> **Exercise**
Repeat every record below exactly, omitting any pictures.

Segment Open

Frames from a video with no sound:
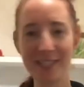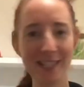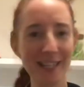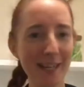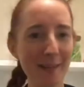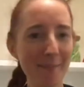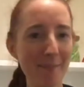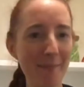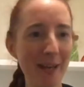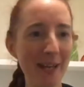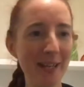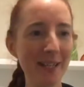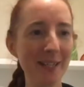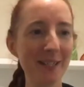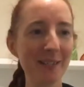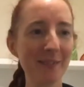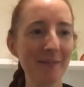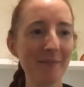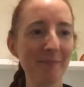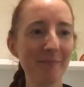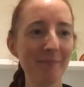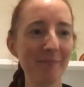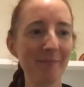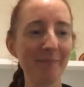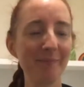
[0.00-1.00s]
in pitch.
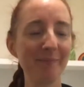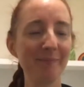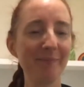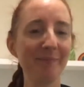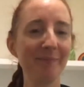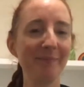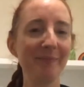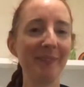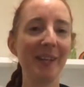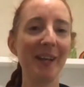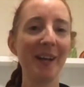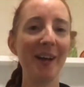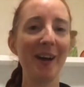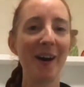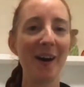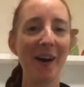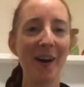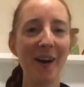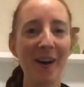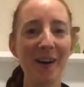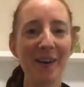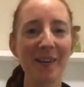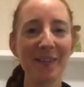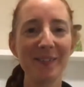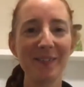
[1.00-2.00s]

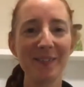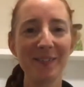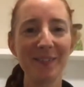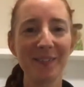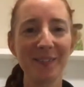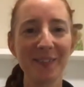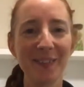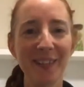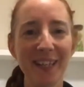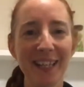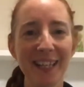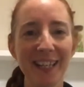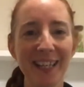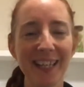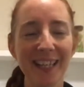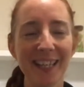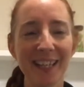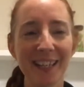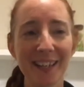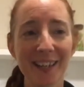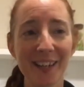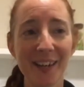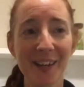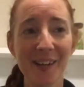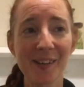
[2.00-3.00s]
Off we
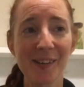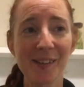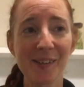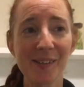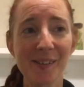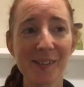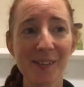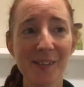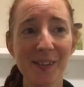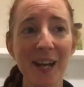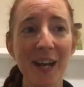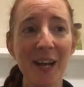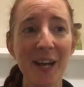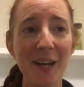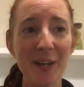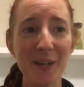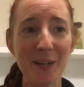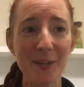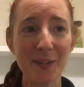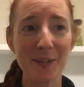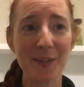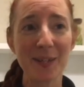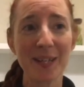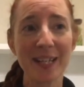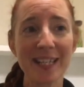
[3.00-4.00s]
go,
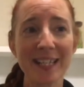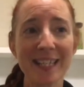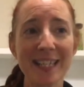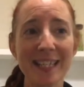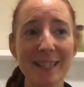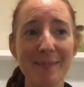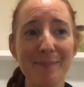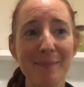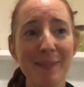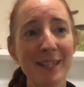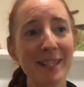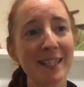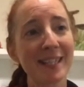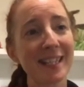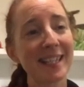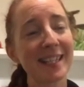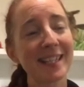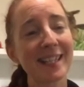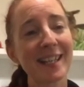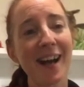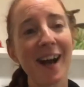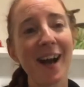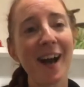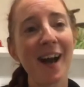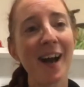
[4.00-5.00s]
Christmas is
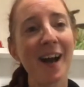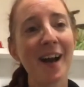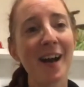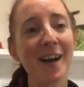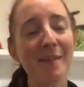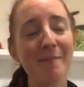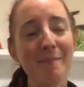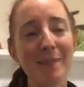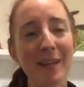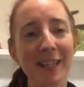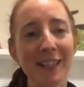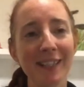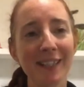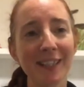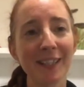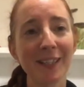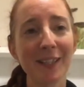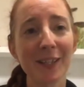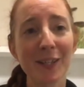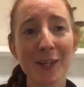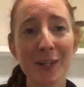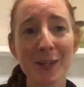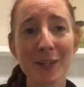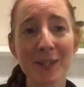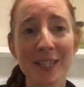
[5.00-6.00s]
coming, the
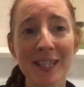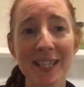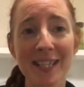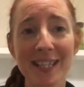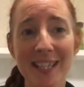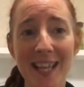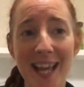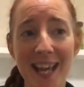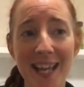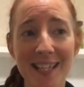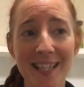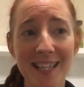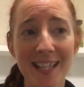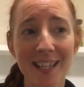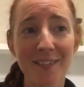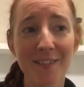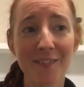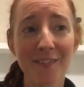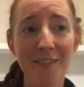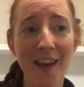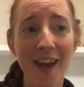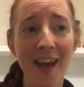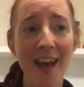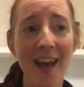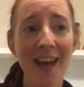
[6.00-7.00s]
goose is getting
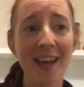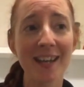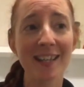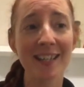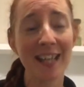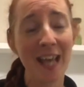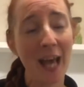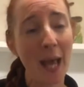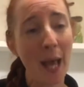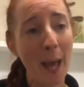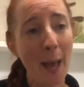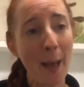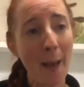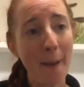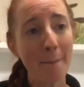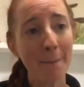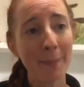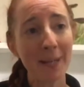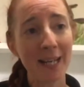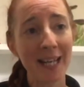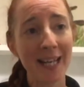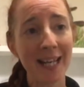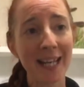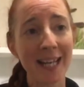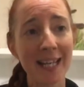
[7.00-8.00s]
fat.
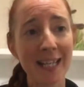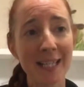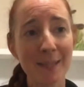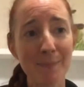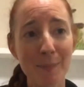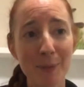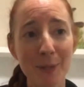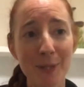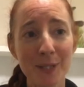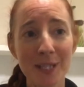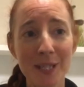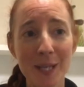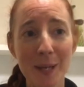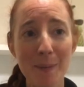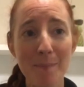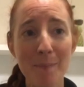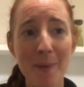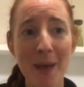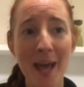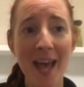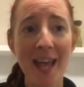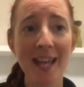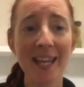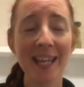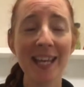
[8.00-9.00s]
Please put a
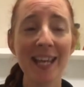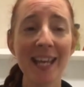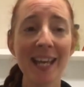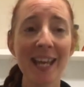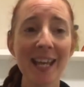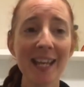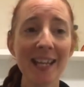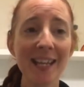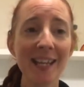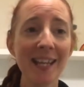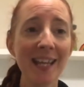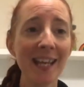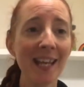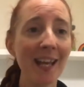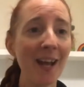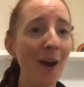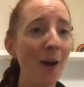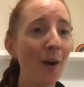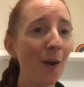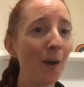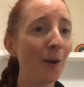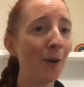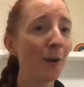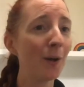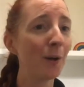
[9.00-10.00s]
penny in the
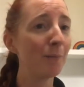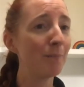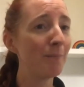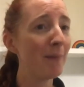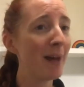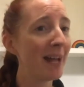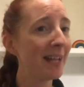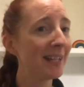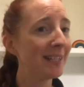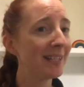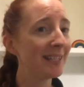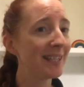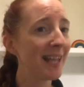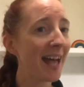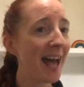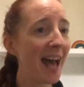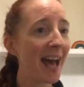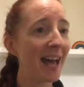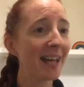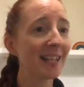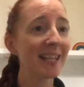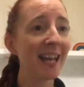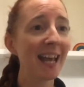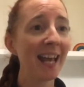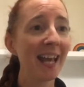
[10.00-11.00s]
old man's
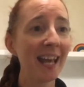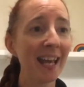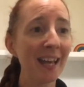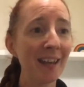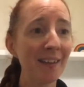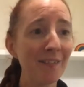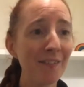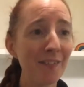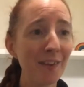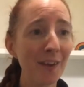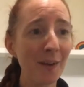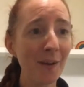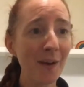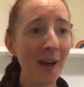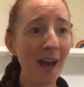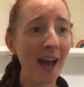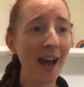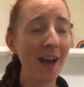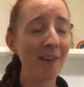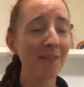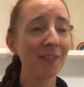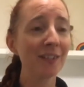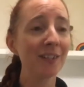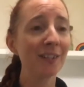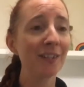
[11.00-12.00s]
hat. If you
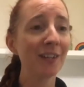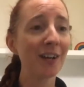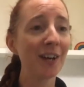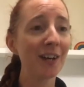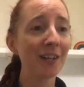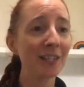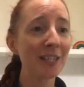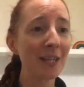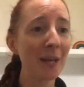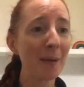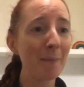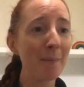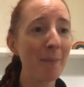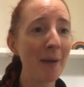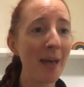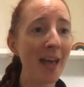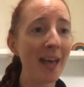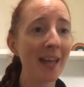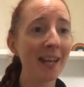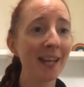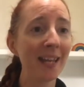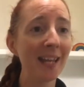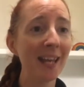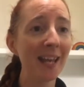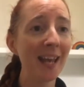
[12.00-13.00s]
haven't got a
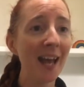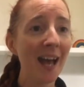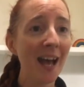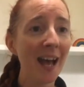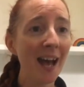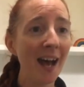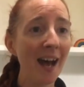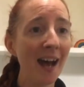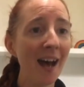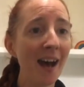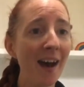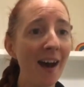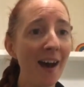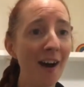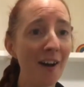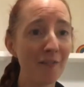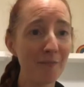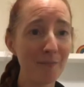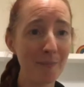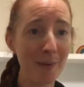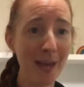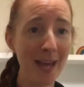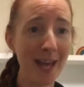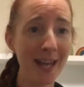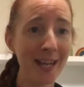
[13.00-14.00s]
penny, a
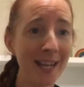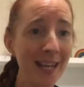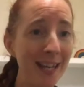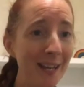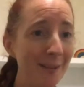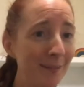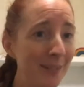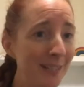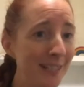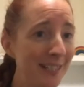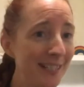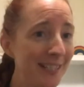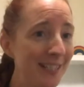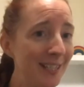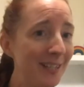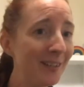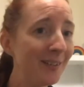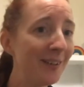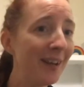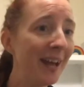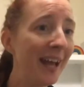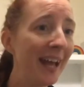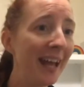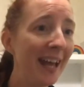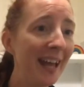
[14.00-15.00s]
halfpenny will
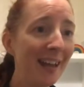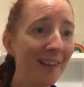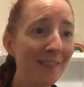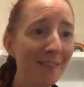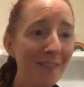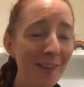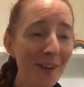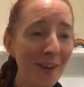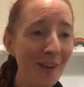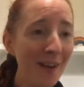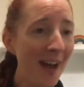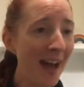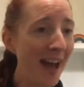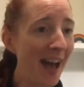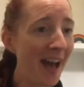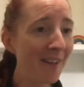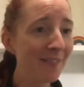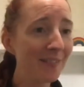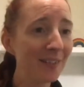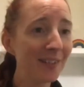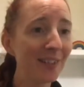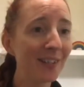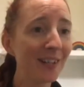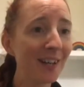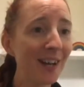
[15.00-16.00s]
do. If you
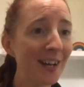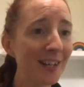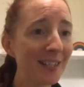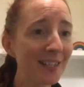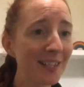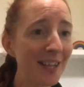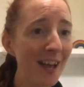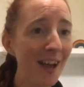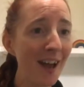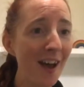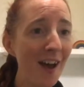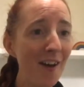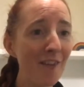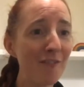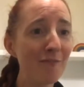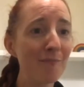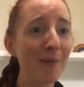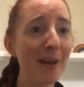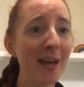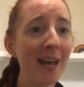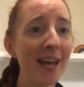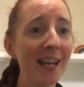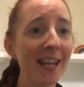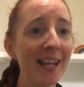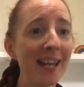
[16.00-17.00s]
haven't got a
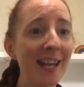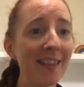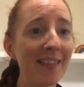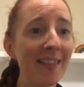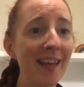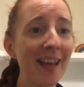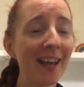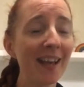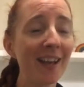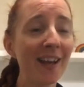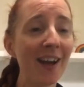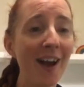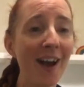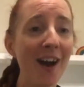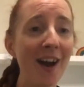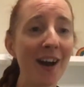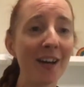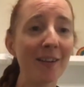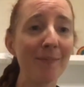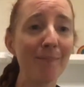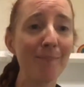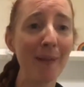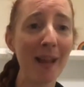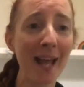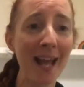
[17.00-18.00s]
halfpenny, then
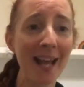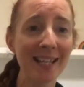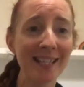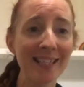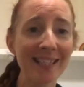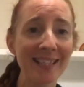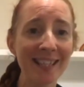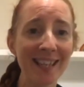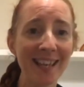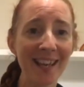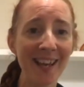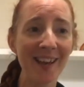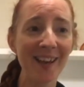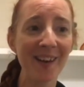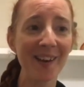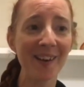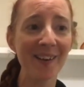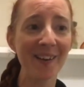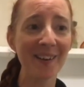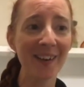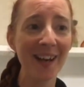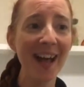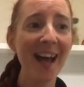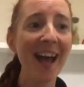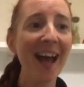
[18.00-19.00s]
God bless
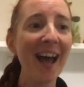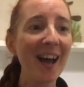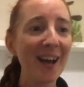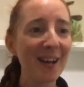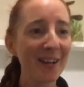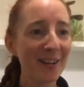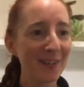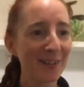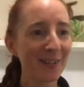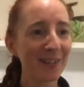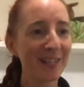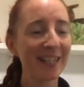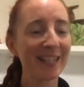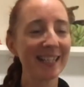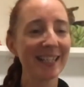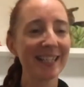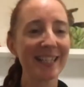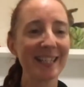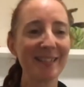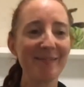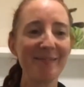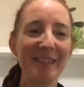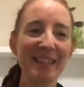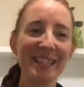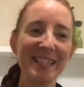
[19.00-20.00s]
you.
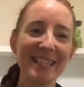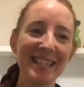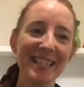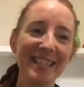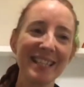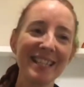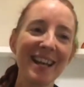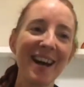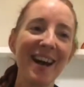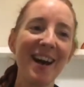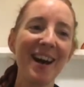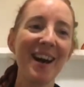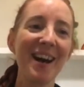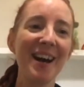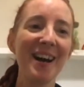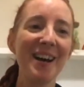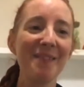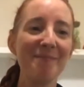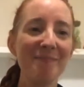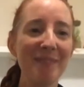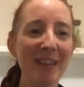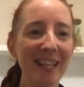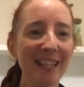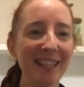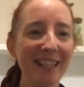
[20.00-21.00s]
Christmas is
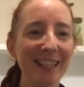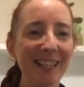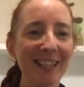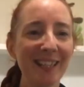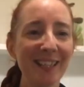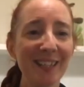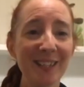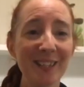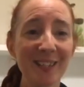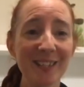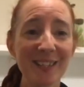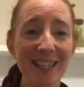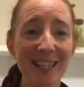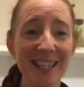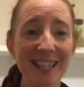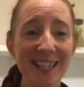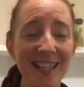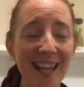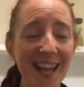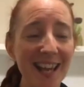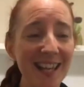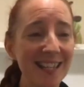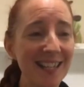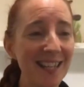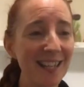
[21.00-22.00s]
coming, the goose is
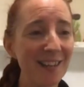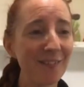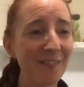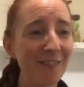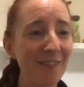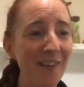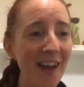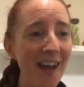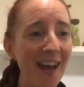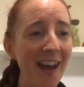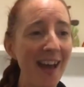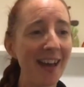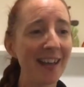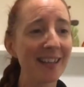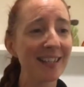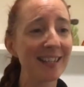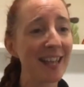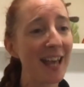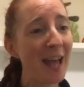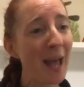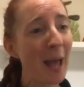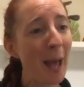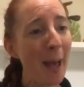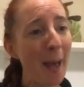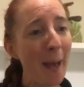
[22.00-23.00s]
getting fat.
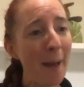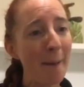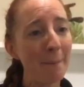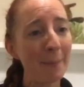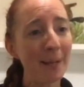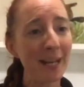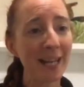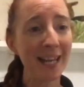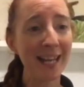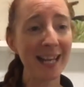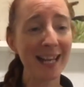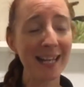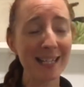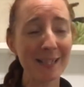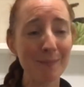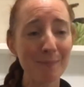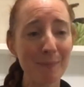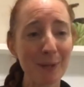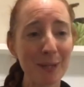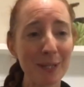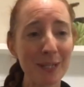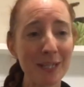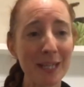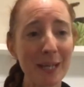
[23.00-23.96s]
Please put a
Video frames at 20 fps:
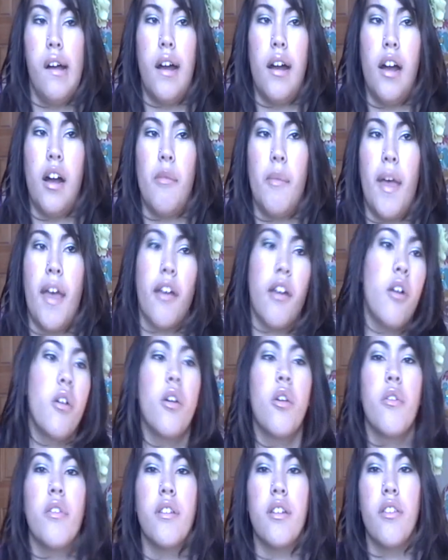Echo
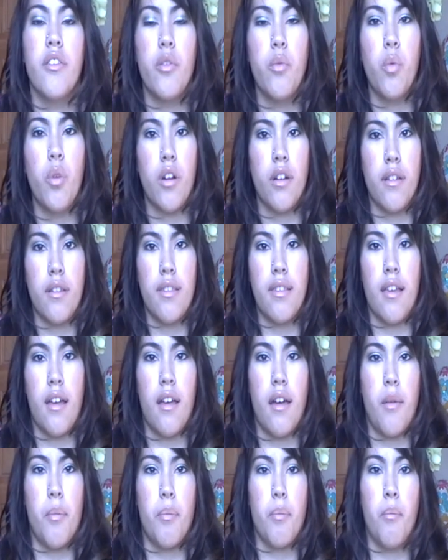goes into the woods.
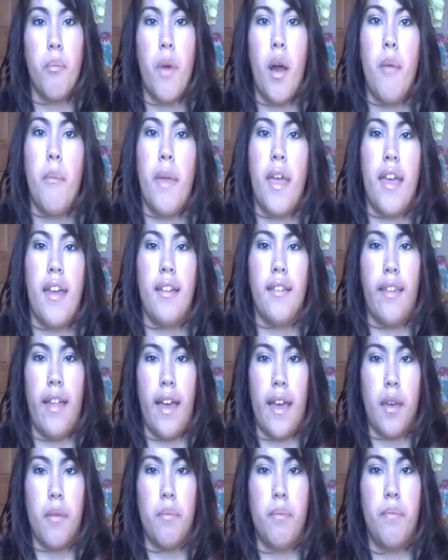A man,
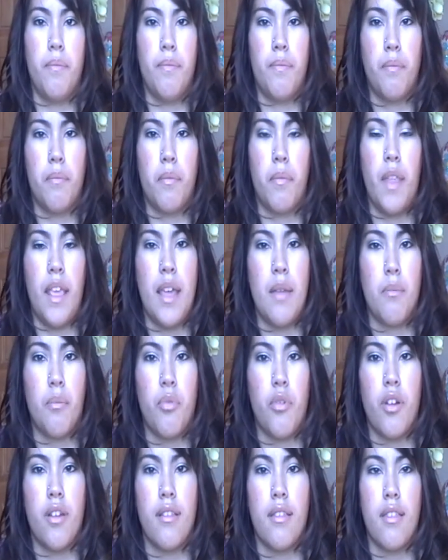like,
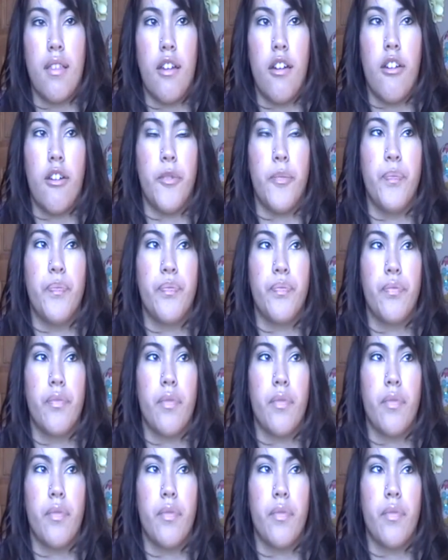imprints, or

Segment Closed

> **Expected answer**
Frames from a video with no sound:
[0.00-1.00s]
in pitch.
[1.00-2.00s]

[2.00-3.00s]
Off we
[3.00-4.00s]
go,
[4.00-5.00s]
Christmas is
[5.00-6.00s]
coming, the
[6.00-7.00s]
goose is getting
[7.00-8.00s]
fat.
[8.00-9.00s]
Please put a
[9.00-10.00s]
penny in the
[10.00-11.00s]
old man's
[11.00-12.00s]
hat. If you
[12.00-13.00s]
haven't got a
[13.00-14.00s]
penny, a
[14.00-15.00s]
halfpenny will
[15.00-16.00s]
do. If you
[16.00-17.00s]
haven't got a
[17.00-18.00s]
halfpenny, then
[18.00-19.00s]
God bless
[19.00-20.00s]
you.
[20.00-21.00s]
Christmas is
[21.00-22.00s]
coming, the goose is
[22.00-23.00s]
getting fat.
[23.00-23.96s]
Please put a
Video frames at 20 fps:
Echo
goes into the woods.
A man,
like,
imprints, or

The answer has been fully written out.